Monday, July 30, 2018

Gavin 1.2: From Warren Weaver 1949 to computational semantics [#DH]

In the first post in this series (Gavin 1.1: Warren Weaver (1949) and statistical semantics) I suggested that what Gavin [1] calls “computational semantics” might more accurately be called “statistical semantics” and went on to offer some remarks about statistical semantics using Warren Weaver’s 1949 memorandum, “Translation” [2], as my starting point. The purpose of this post is to offer some remarks about a different body of work in semantics, again making reference to Weaver’s 1949 memorandum.

As far as I know there is no standard term for this other body of work that would differentiate it from statistical semantics while still indicating that it is computational in nature. I have no interest in policing anyone’s usage of language and realize that terms have life of their own. Still, as a practical matter, I need to make a distinction and so, for the purposes of this post, I will use the term “computational semantics” for this other body of work.

This post will not be quite so straightforward as that first one. First I want to say a bit about how the collapse of funding for machine translation (MT) was followed by work on the problem of language understanding. That’s a story that Gavin didn’t tell, presumably because it isn’t relevant to the substance of his essay. But I’d have been a bit happier if he’d at least mentioned that the research had been undertaken.

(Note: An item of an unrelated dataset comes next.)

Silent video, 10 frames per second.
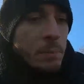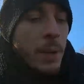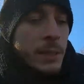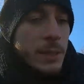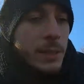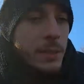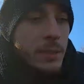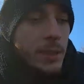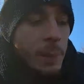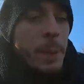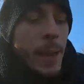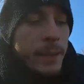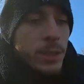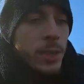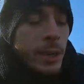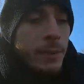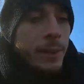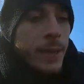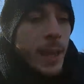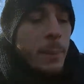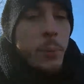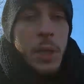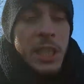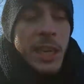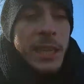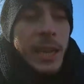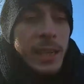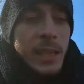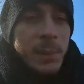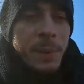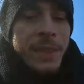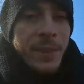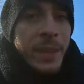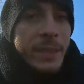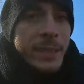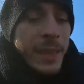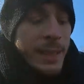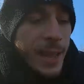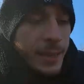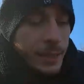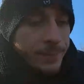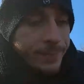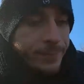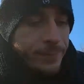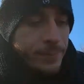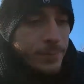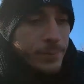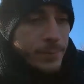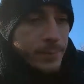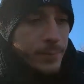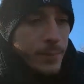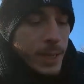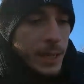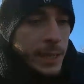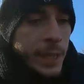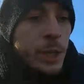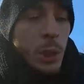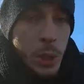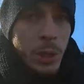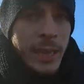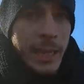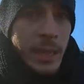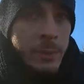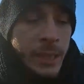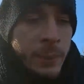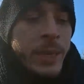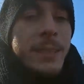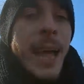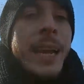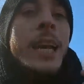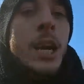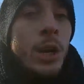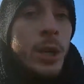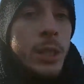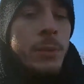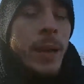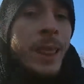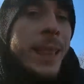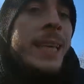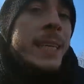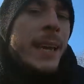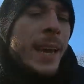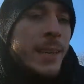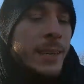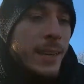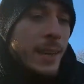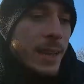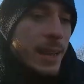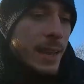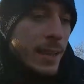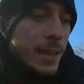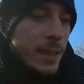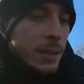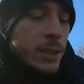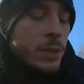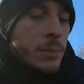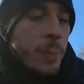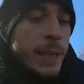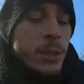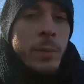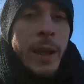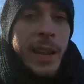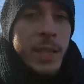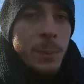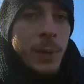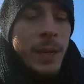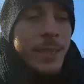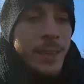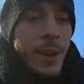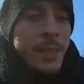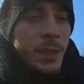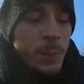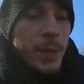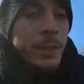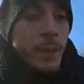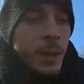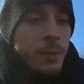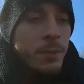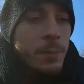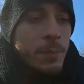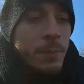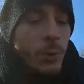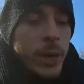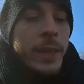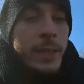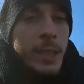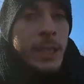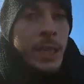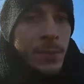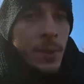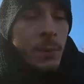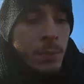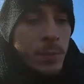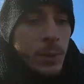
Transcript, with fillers: But coming back to Gary Vee, I appreciate that he specifically said that. He introduced that subject because that encouraged my thinking again. Based on my experience, direct experience of creating a successful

In the next section I return to Weaver’s memo, where he mentions having talked with one Dr. Richens. That will bring us back to Gavin’s story by way of Cambridge Language Research Unit (CLRU) founded by Margaret Masterman. From there I move to work I had participated in during my graduate study, the use of computational semantics in the study of abstract concepts and of topic analysis. I will give the last word to Martin Kay, one of the grand old men of computational linguistics.

The over all effect of this post is to take Gavin’s article as a framework within which I tell a story he glossed over. In the next post I will take a look at his discussion of a passage from Milton using statistical semantics and juxtapose it against work I did on Shakespeare’s Sonnet 129 using computational semantics.

From MT to language understanding

As Gavin has indicated, research into MT was catalyzed by Weaver’s memorandum and funded largely by the Defense Department (pp. 649-650). By the early 1960s achievements lagged far behind expectations and the federal funding dried up. As Victor Yngve noted (quoted in Brian Lennon [3] p. 143):
[w]e have come face to face with the realization that we will only have adequate mechanical translations when the machine can “understand” what it is translating and this will be a very difficult task indeed.
And that, understanding, is what many researchers decided to tackle, though under the broader rubric of computational linguistics. They were joined by researchers in AI and cognitive science.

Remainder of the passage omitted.